Resilience is inherent to a successful entrepreneur - it's that little extra oomph! that keeps you moving, even when you can't see the finish line. Your resilience is what measures your success. It's what makes a good entrepreneur tick.
Here are four good reasons to keep calm and carry on.
1. It's Science
A pair of Spanish psychologists in 2014 wrote about the three dimensions of resilience (hardiness, resourcefulness and optimism) and how they've helped the average entrepreneur to catapult their business over that distant, successful horizon. Not only is your resilience a predictor of your success - it's one of the most important factors (and especially, they write, if you're a woman - statistically, you benefit from your optimism more than men!).
2. You Learn As You Go
Resilience isn't only about getting your company off the ground - sometimes it benefits you when you've hit rock bottom and you're ready to start again. Resilience is what helps you to build a steady foundation and go from there.??Did you know entrepreneurs who are starting their second business after an initial, failed attempt are significantly more likely to find success in their second company? If you're resilient, the odds are stacked in your favour. You are learning as you go, getting closer and closer to success - don't give up!
3. It's Worked Before
Have you heard about those no-namers in the business world - Sir James Dyson of Dyson Vacuums and JK Rowling of the famed Harry Potter novels?
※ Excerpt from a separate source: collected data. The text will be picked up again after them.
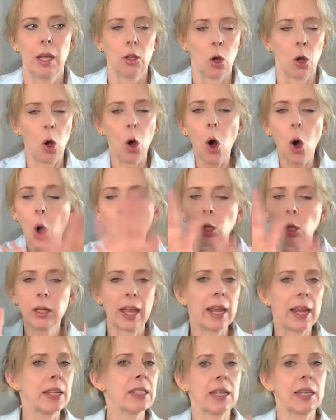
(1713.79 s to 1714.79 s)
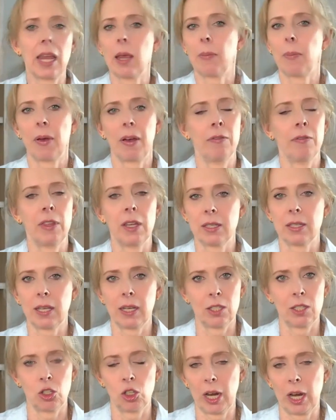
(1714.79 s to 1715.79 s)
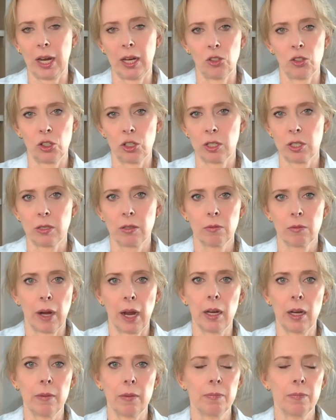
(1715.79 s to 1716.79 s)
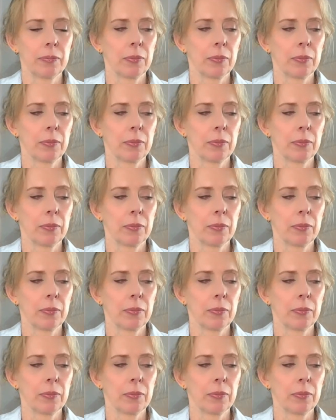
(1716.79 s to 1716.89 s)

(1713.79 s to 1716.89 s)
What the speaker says: Whole landscape of this has changed, right?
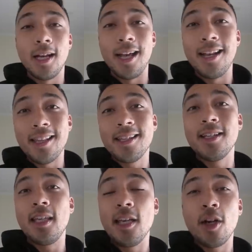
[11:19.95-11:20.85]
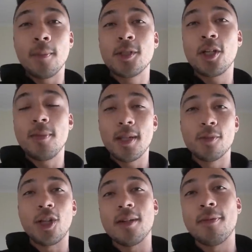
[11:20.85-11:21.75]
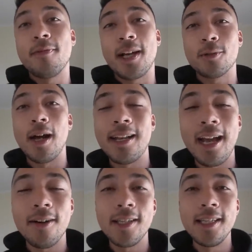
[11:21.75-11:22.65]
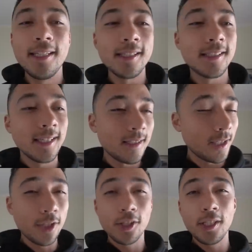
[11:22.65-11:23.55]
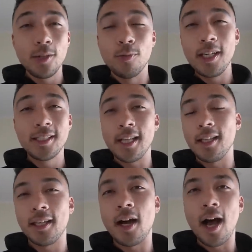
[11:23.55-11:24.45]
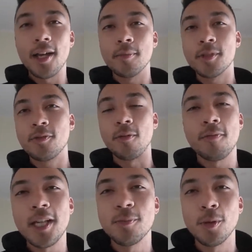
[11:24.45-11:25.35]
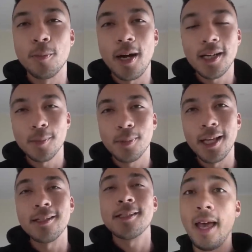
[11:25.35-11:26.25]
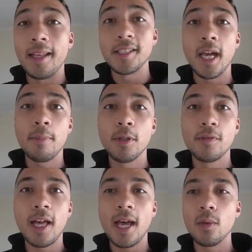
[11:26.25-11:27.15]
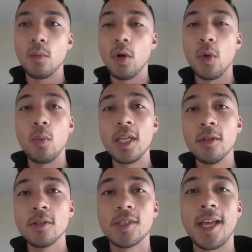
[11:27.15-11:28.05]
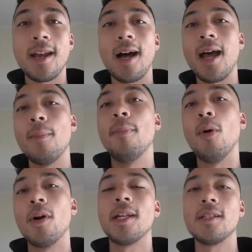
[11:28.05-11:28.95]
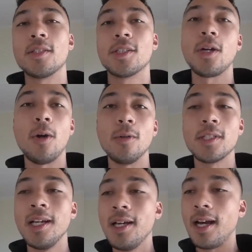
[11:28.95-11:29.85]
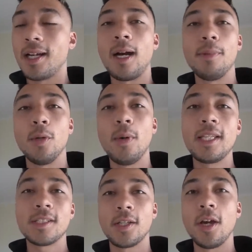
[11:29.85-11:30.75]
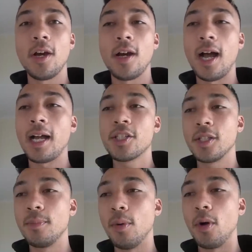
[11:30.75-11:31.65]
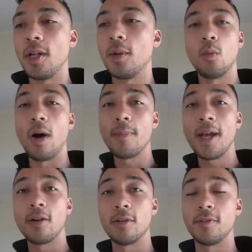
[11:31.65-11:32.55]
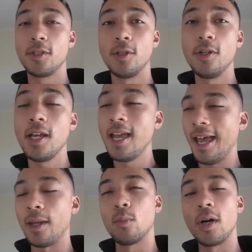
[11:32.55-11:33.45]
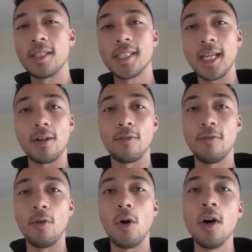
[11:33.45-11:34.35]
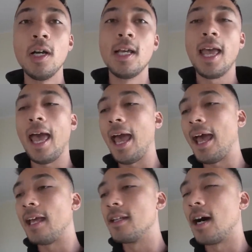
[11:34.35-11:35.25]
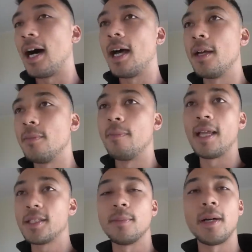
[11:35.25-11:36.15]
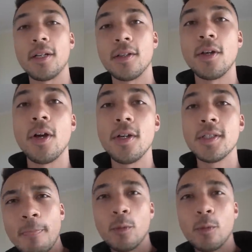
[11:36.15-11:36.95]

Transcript: Another income stream that I'm trying to perfect right now is essentially reselling items from Facebook Marketplace. An example of that were wheels that I bought and sold a couple of weeks ago. I actually bought one pair of two and one set of four, and I made some money on those.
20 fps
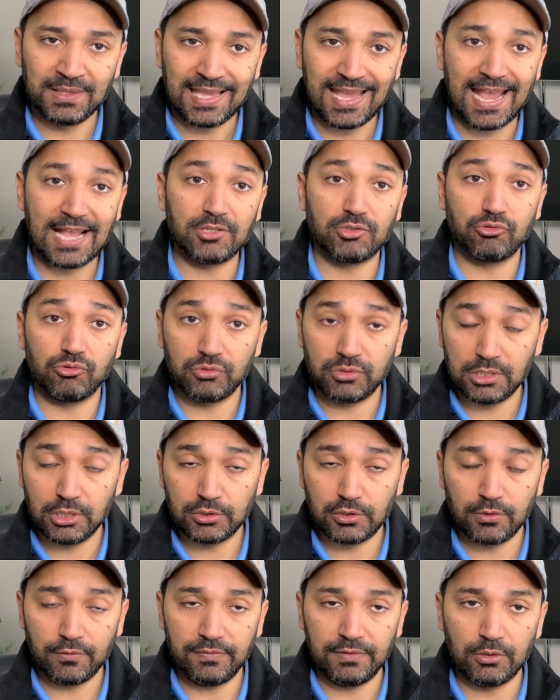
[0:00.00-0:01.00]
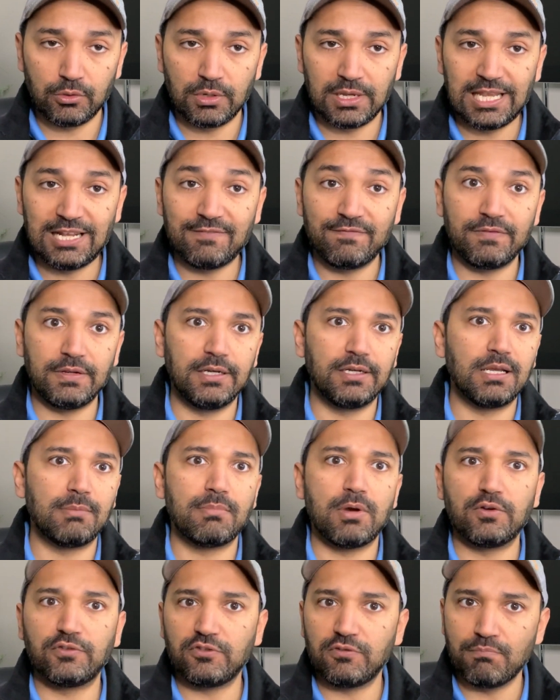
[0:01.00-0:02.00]
as a result of infinite
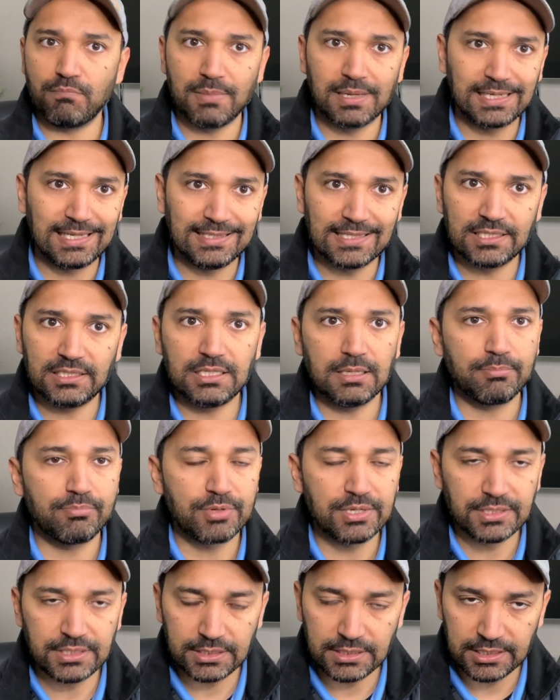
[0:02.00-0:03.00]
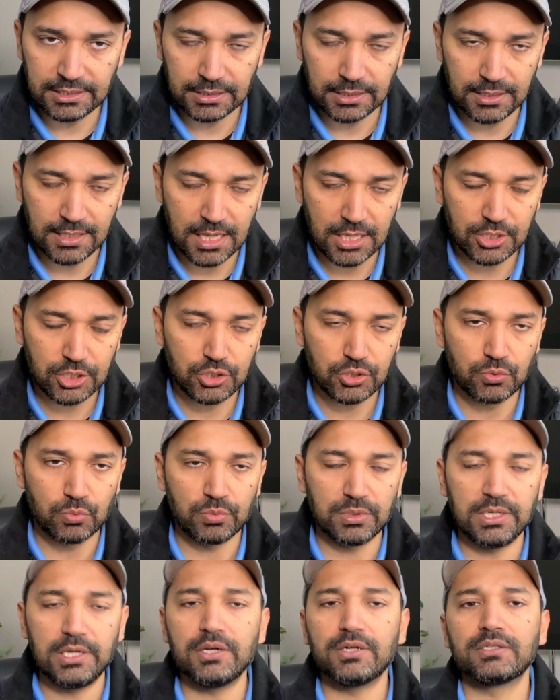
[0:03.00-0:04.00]
amount of money that they printed in the last 2
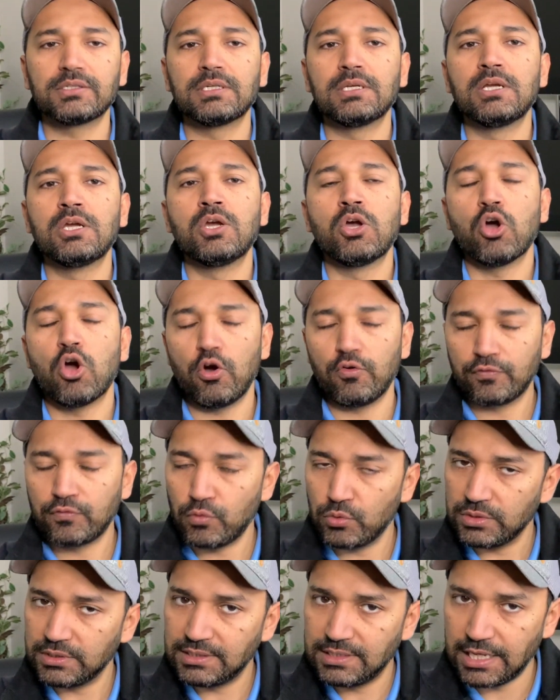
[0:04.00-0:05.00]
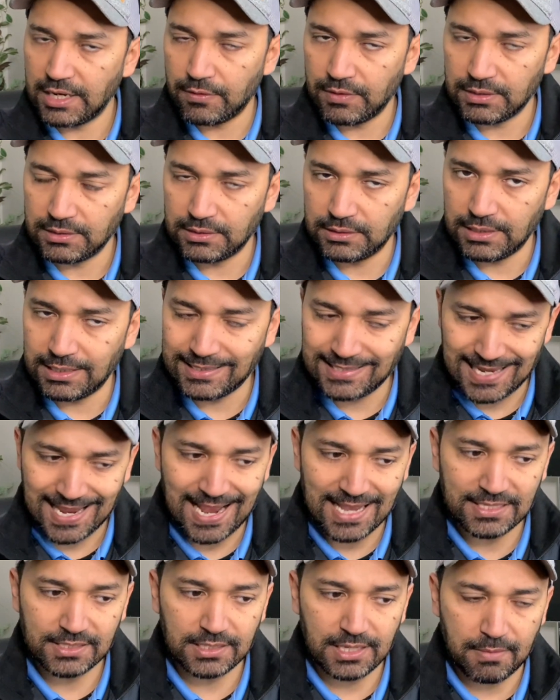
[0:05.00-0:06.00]
years. Of course, it
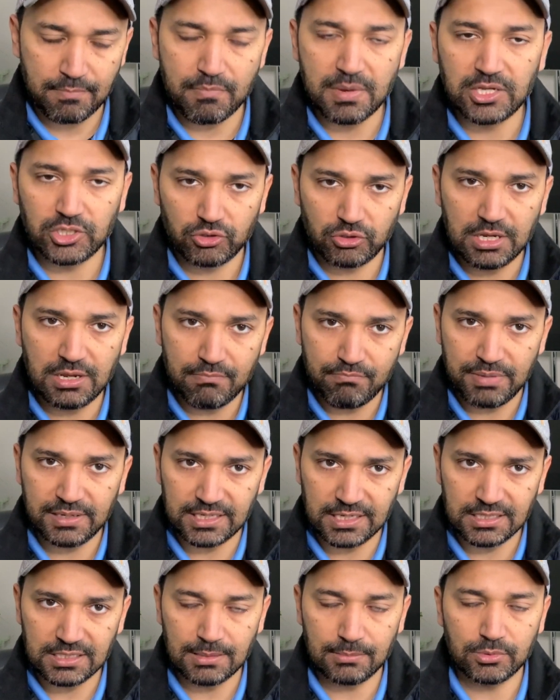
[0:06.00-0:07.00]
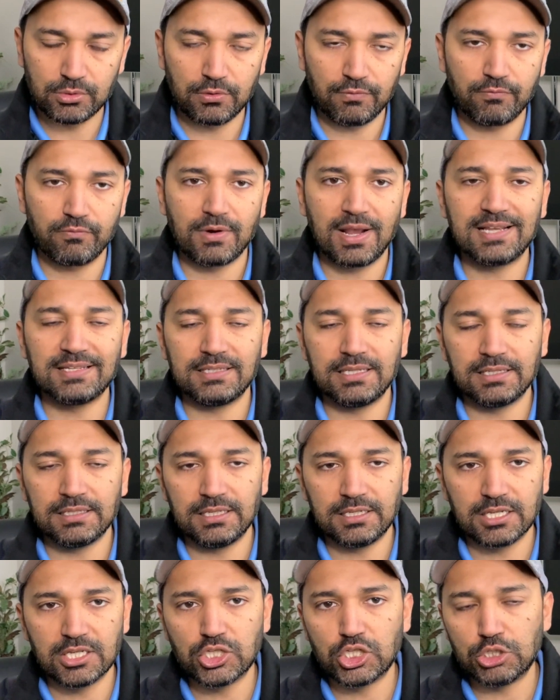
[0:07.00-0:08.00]
has a major impact in terms of rising the
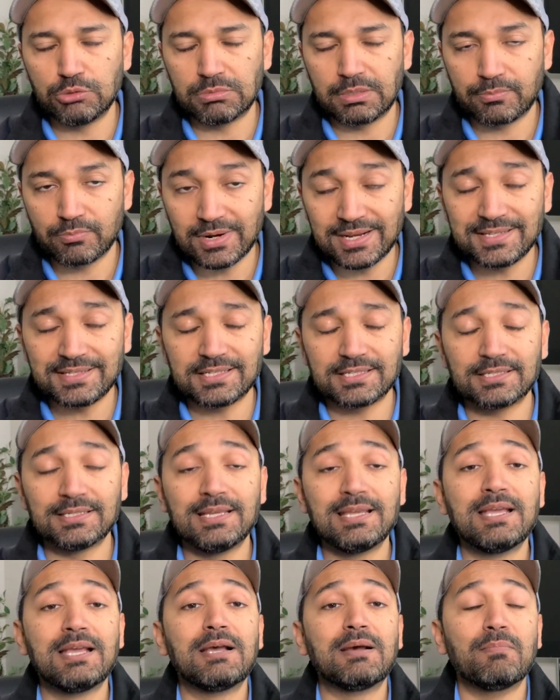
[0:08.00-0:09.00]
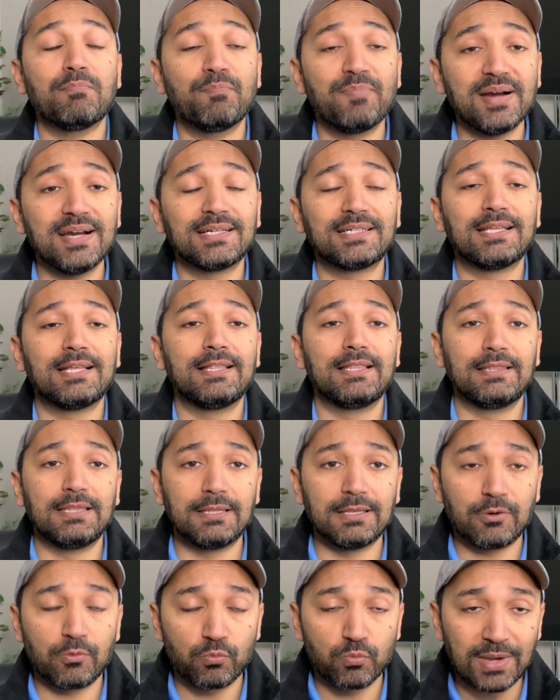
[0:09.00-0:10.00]
consumer prices. But
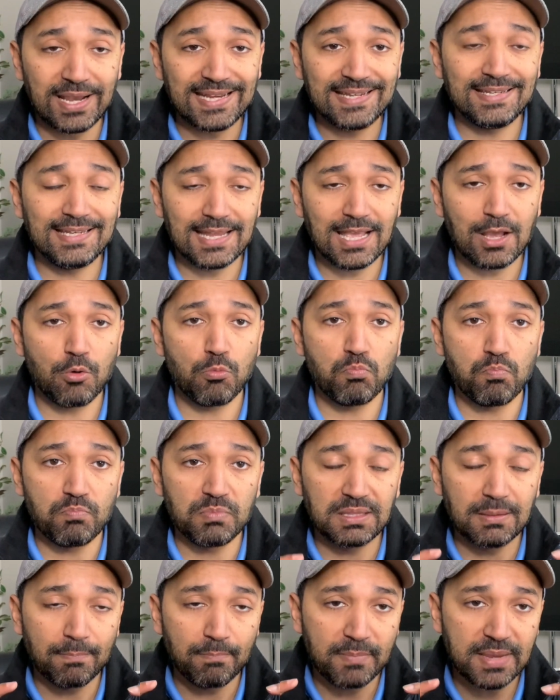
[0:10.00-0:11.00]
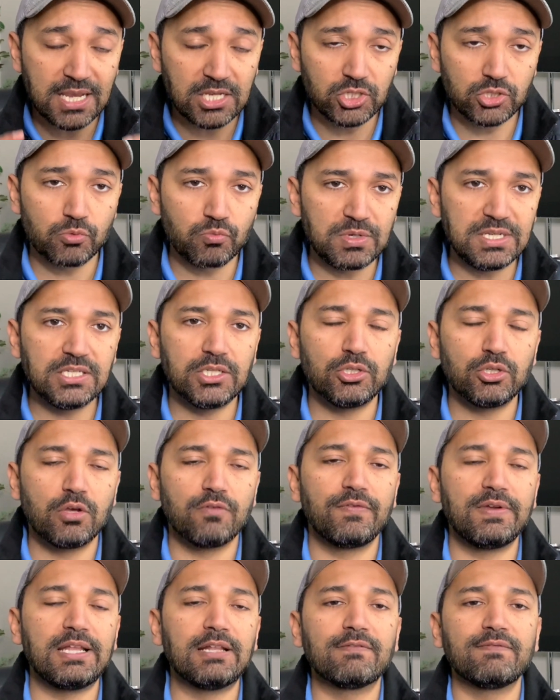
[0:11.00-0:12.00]
right now, the major reason
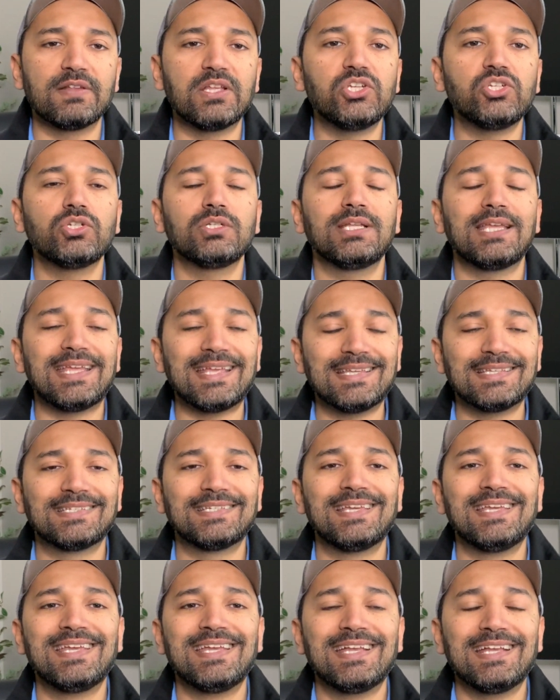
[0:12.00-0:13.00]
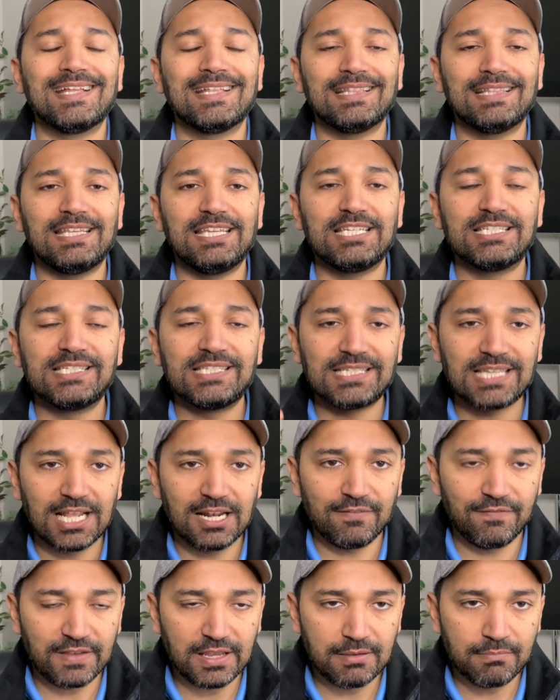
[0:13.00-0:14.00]
of inflation is the
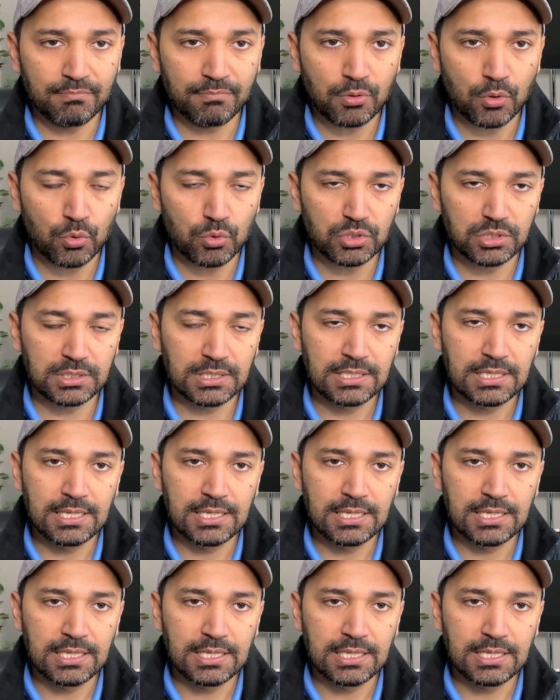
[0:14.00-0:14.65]
self-imposed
Resilience has worked before. Jimmy Dyson spent five years working on a prototype for his bagless vacuum - he built 5127 prototypes which just didn't make the cut. These days, James' start-up bagless vacuum business is one of the largest across the globe. Everyone's heard of Dyson Vacuums - and that's because one man had the resilience to keep at it.
Even Joanne Rowling needed a good dose of resilience to get her started. The very first agent she sent Harry Potter to not only turned her down, they kept the folder she'd sent the manuscript in (it wouldn't fit in the return envelope). With almost no money, she had to buy another one - and keep on sending it to agents and then to publishers, who rejected her first novel twelve times before she finally found Bloomsbury.??It worked again, too. When Rowling hit the shelves after publishing her last Harry Potter book, she did it under a pseudonym (Robert Galbraith) to conceal her identity. The number of rejection letters from publishers were ridiculous - they didn't know they were dealing with the first-ever billionaire author. Rowling perservered, and finally found a publisher willing to take her pseudonym on.
4. Believe In Yourself, And Others Will Believe in You ?
If you're an entrepreneur, you know how important it is to havepeople who believe in you. Whether it's the CEO of a company you need to close with, an influencer who could propel your career to new places or a potential investor - people want to believe in you. They want to see what you're churning out and invest in the start-up they can see making it big. ??But they're relying on you to tell them what you can do - so if you don't believe it, neither will anyone else. If your confidence takes a beating just before a good meeting, trust your interviewer to notice - your resilience might make the difference between landing a deal and falling into a self-destructive spiral.
So if you're an entrepreneur, be resilient.
You never quite know what's riding on it.